=== Try it ===
With images removed, transcribe each record exactly as it appears.

[Entries taken from a collection]
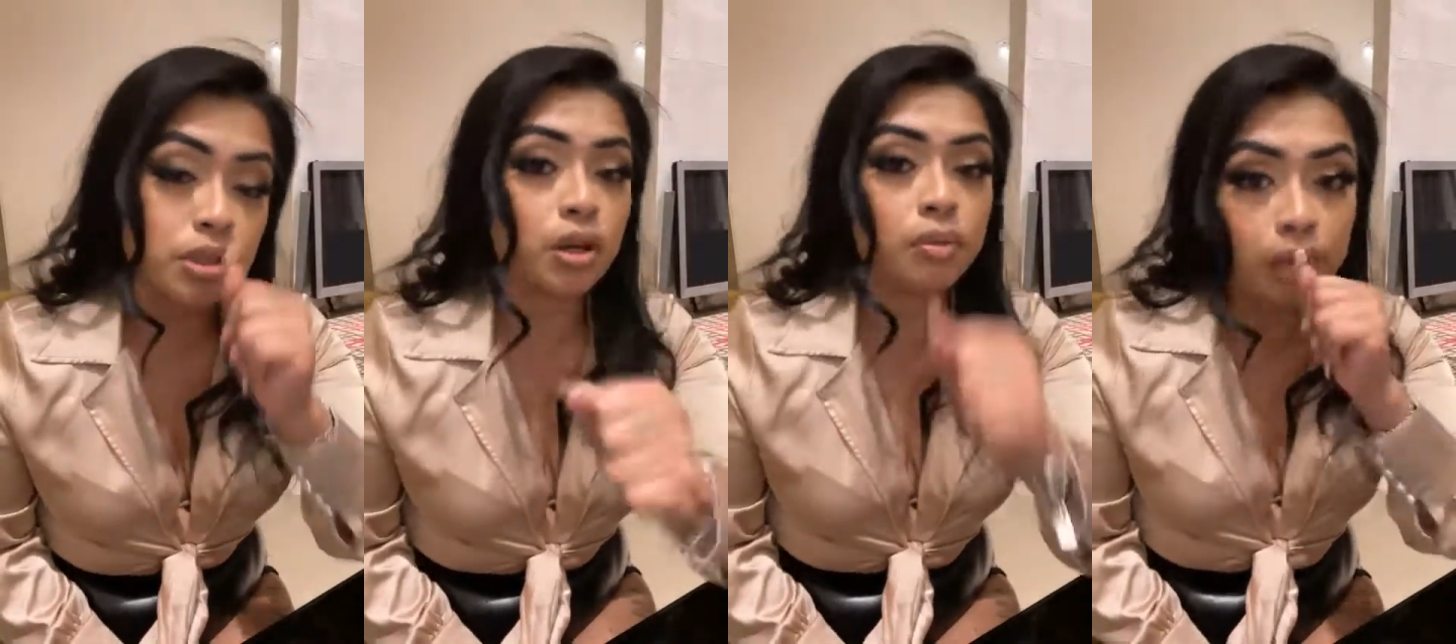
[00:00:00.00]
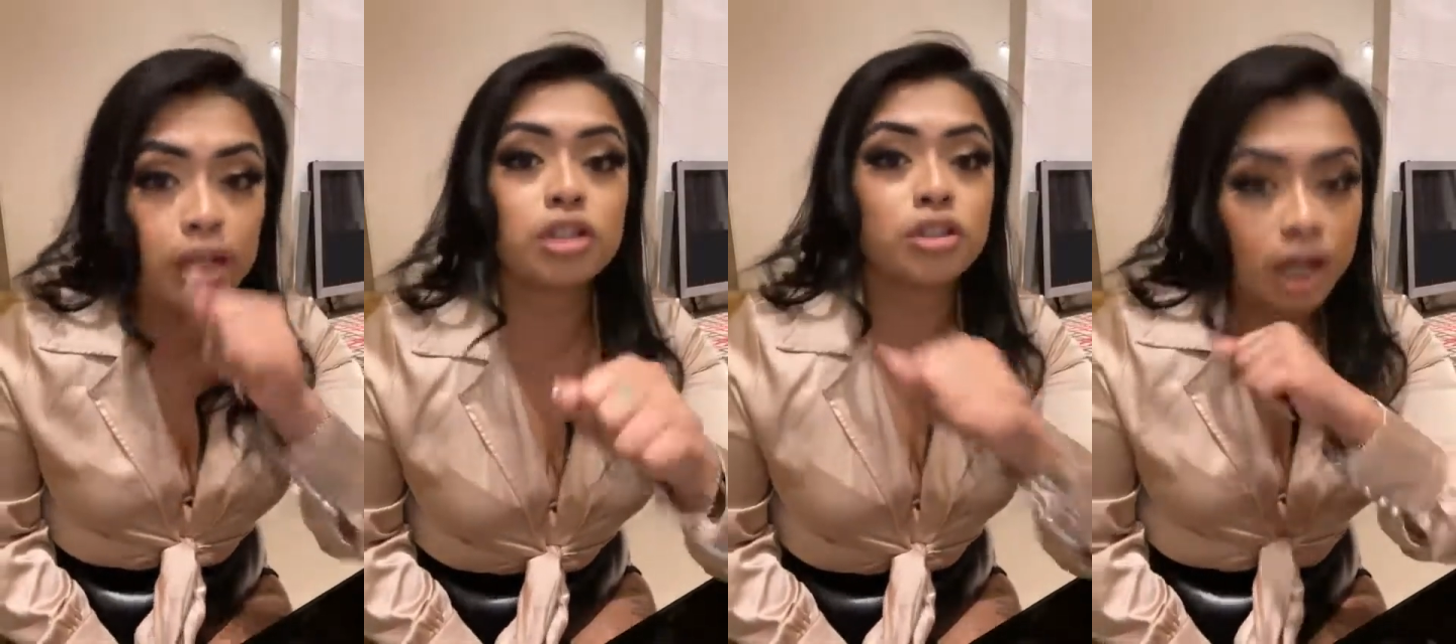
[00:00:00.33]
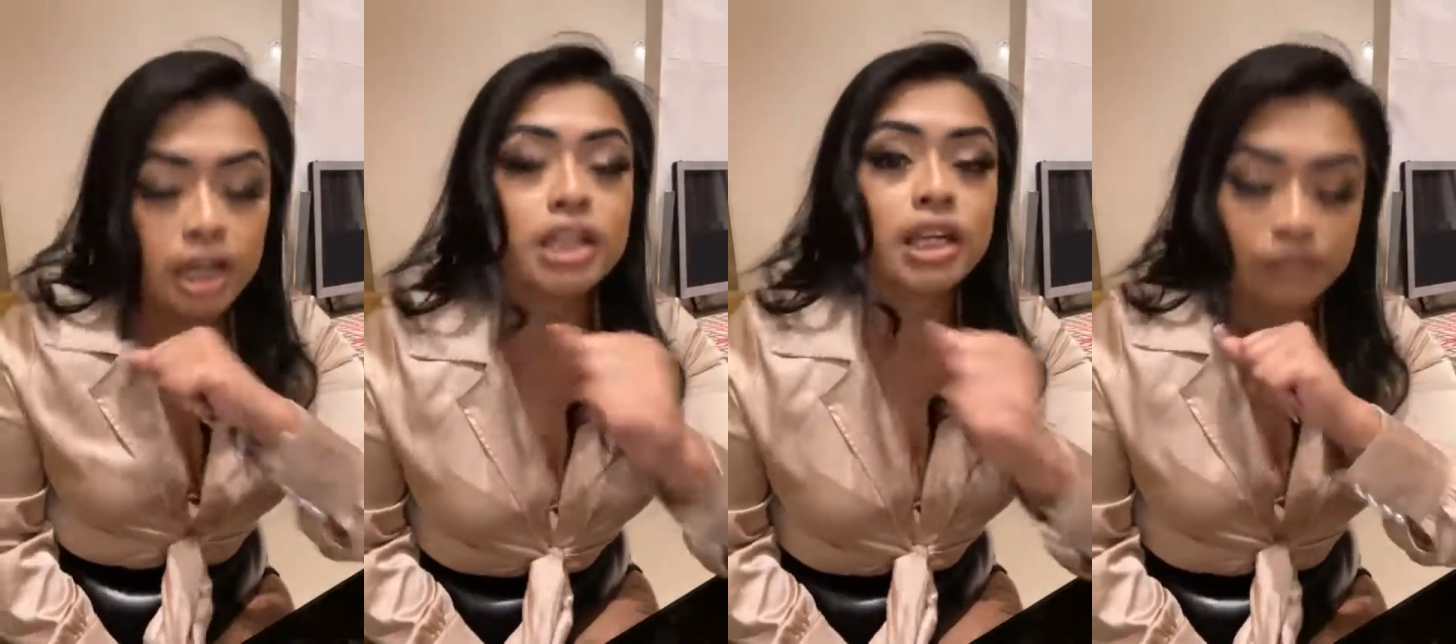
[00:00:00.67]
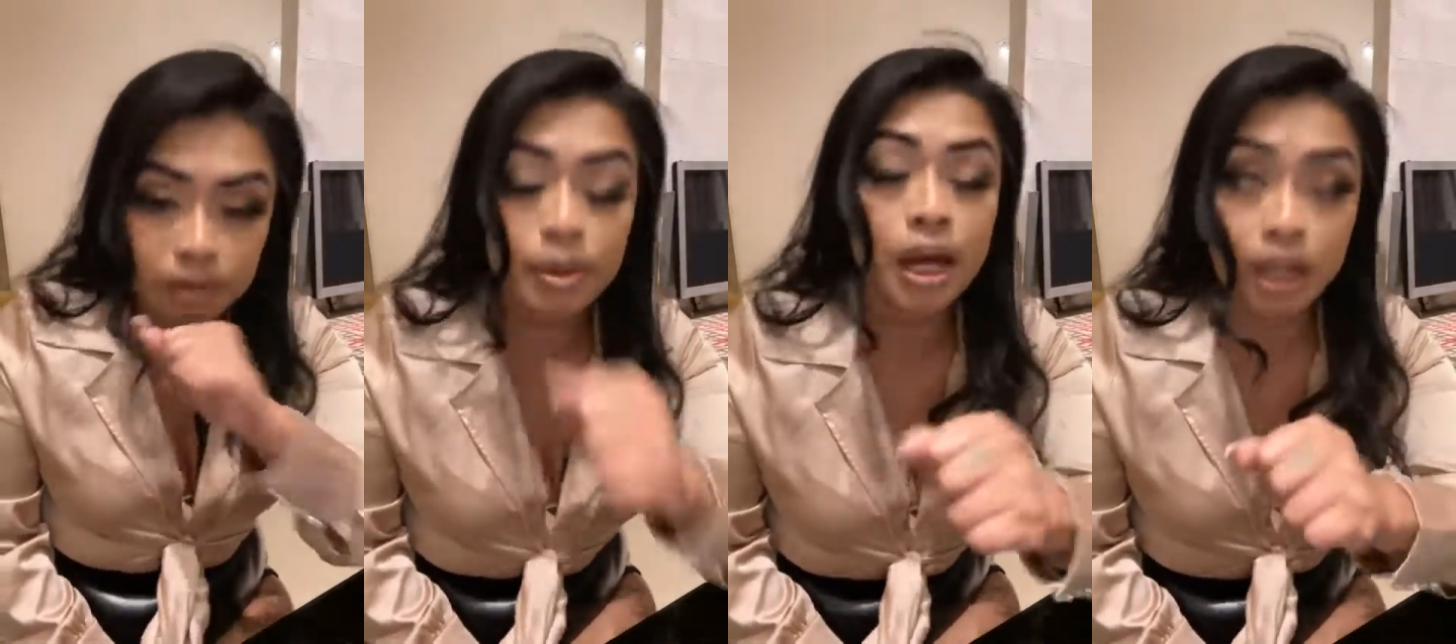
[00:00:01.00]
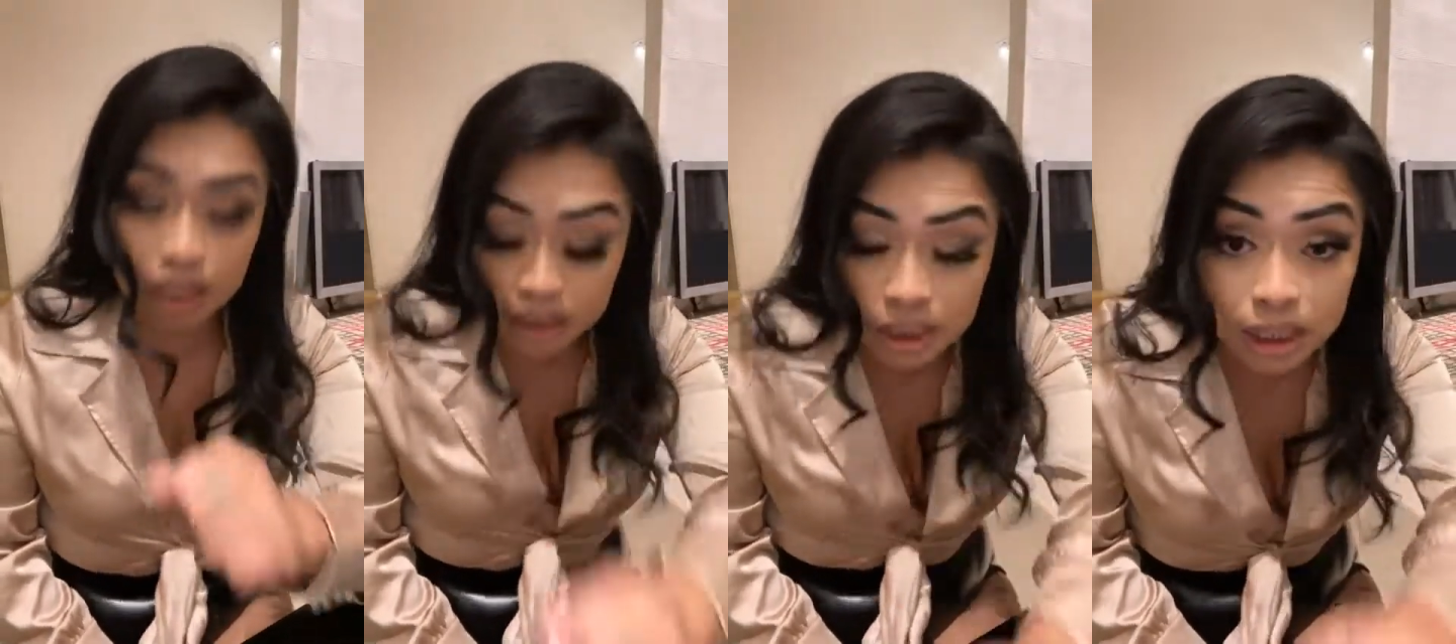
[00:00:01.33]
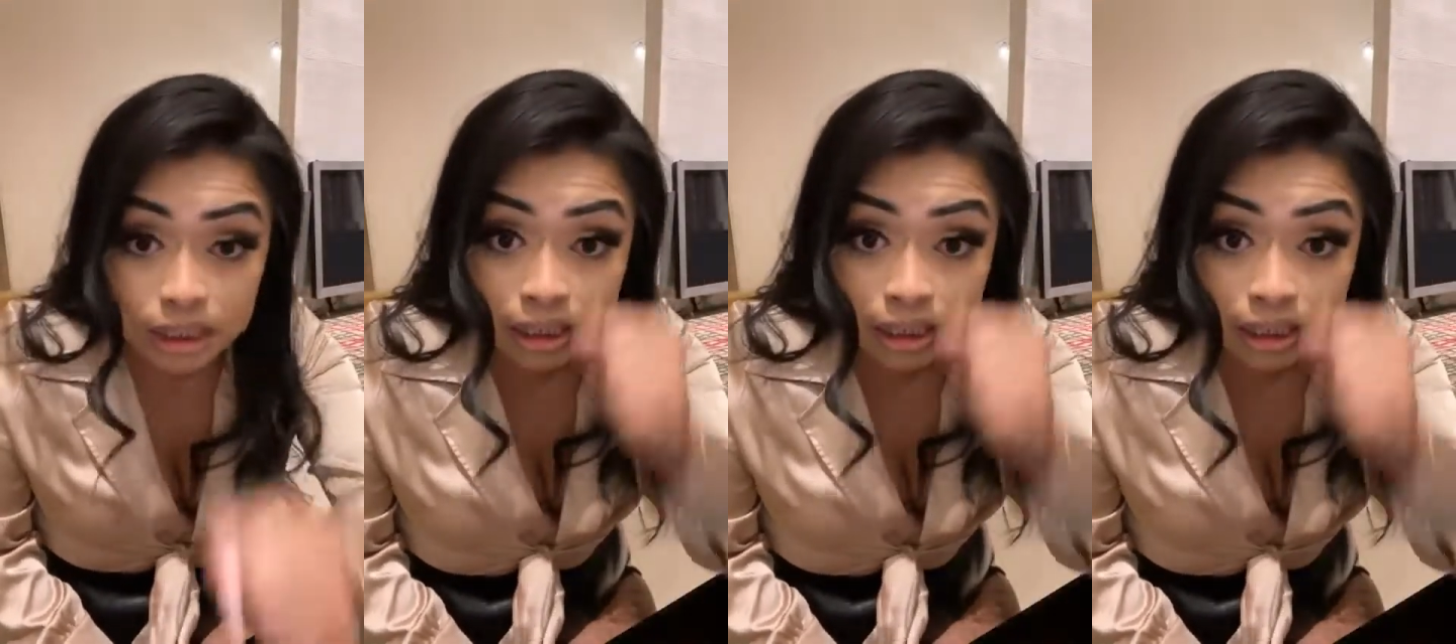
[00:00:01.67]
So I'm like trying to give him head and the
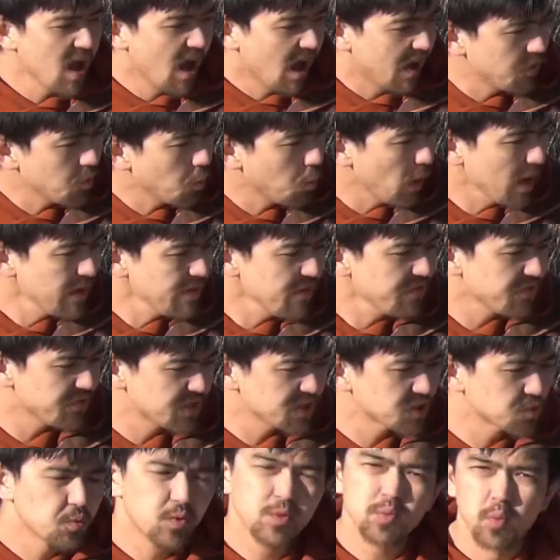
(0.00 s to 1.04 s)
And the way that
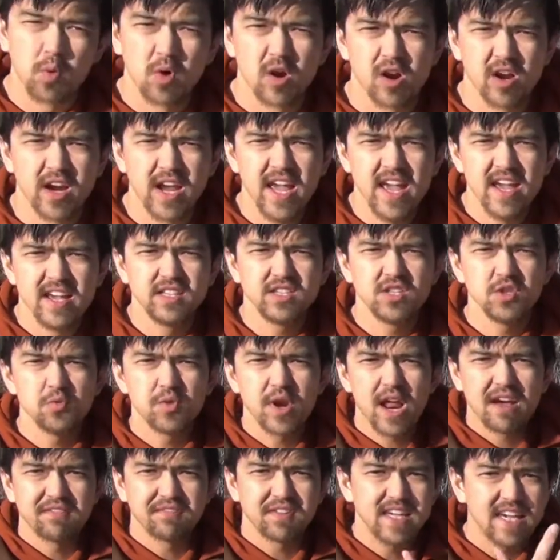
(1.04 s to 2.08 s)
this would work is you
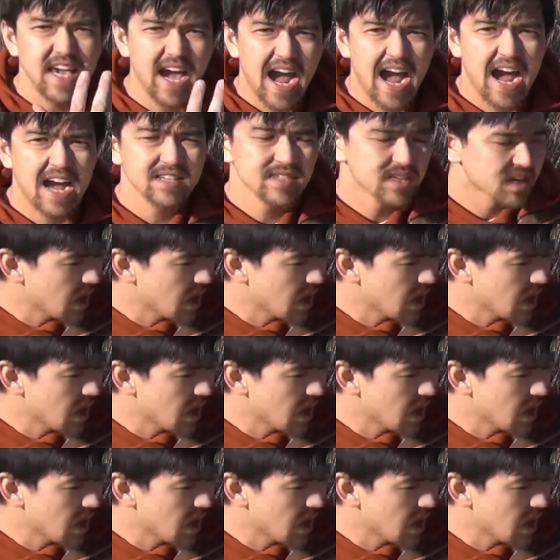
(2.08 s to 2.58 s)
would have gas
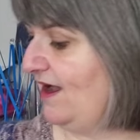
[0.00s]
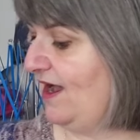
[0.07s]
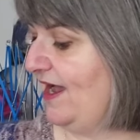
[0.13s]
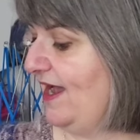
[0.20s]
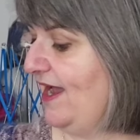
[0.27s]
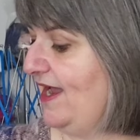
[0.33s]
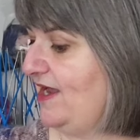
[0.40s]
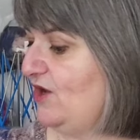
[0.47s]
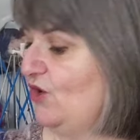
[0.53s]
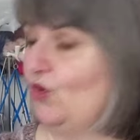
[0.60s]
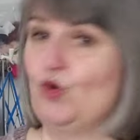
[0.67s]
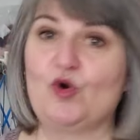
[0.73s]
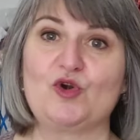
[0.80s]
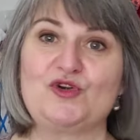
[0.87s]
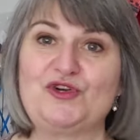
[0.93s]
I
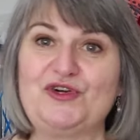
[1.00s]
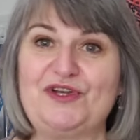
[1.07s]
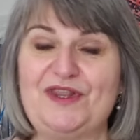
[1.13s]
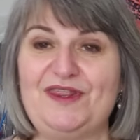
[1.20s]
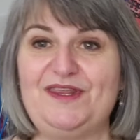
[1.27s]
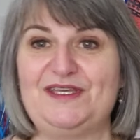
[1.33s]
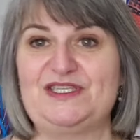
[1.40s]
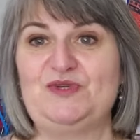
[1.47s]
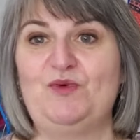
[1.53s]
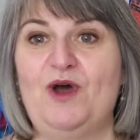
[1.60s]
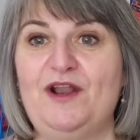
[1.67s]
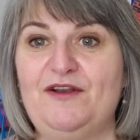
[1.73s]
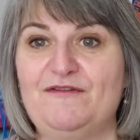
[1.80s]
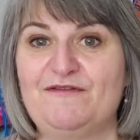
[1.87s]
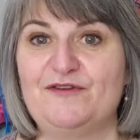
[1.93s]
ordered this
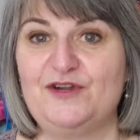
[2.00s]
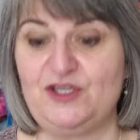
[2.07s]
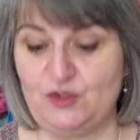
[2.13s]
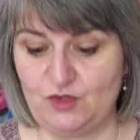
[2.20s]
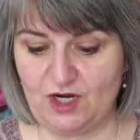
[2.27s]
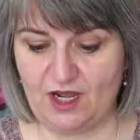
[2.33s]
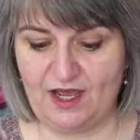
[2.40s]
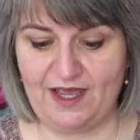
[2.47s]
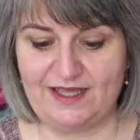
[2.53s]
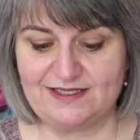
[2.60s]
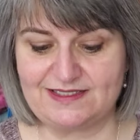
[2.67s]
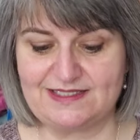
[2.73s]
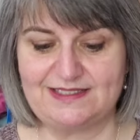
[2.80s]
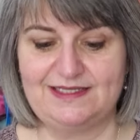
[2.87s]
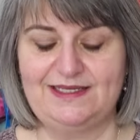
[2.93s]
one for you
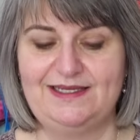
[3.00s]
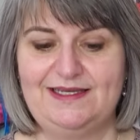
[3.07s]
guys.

=== Task answer ===
[00:00:00.00]
[00:00:00.33]
[00:00:00.67]
[00:00:01.00]
[00:00:01.33]
[00:00:01.67]
So I'm like trying to give him head and the
(0.00 s to 1.04 s)
And the way that
(1.04 s to 2.08 s)
this would work is you
(2.08 s to 2.58 s)
would have gas
[0.00s]
[0.07s]
[0.13s]
[0.20s]
[0.27s]
[0.33s]
[0.40s]
[0.47s]
[0.53s]
[0.60s]
[0.67s]
[0.73s]
[0.80s]
[0.87s]
[0.93s]
I
[1.00s]
[1.07s]
[1.13s]
[1.20s]
[1.27s]
[1.33s]
[1.40s]
[1.47s]
[1.53s]
[1.60s]
[1.67s]
[1.73s]
[1.80s]
[1.87s]
[1.93s]
ordered this
[2.00s]
[2.07s]
[2.13s]
[2.20s]
[2.27s]
[2.33s]
[2.40s]
[2.47s]
[2.53s]
[2.60s]
[2.67s]
[2.73s]
[2.80s]
[2.87s]
[2.93s]
one for you
[3.00s]
[3.07s]
guys.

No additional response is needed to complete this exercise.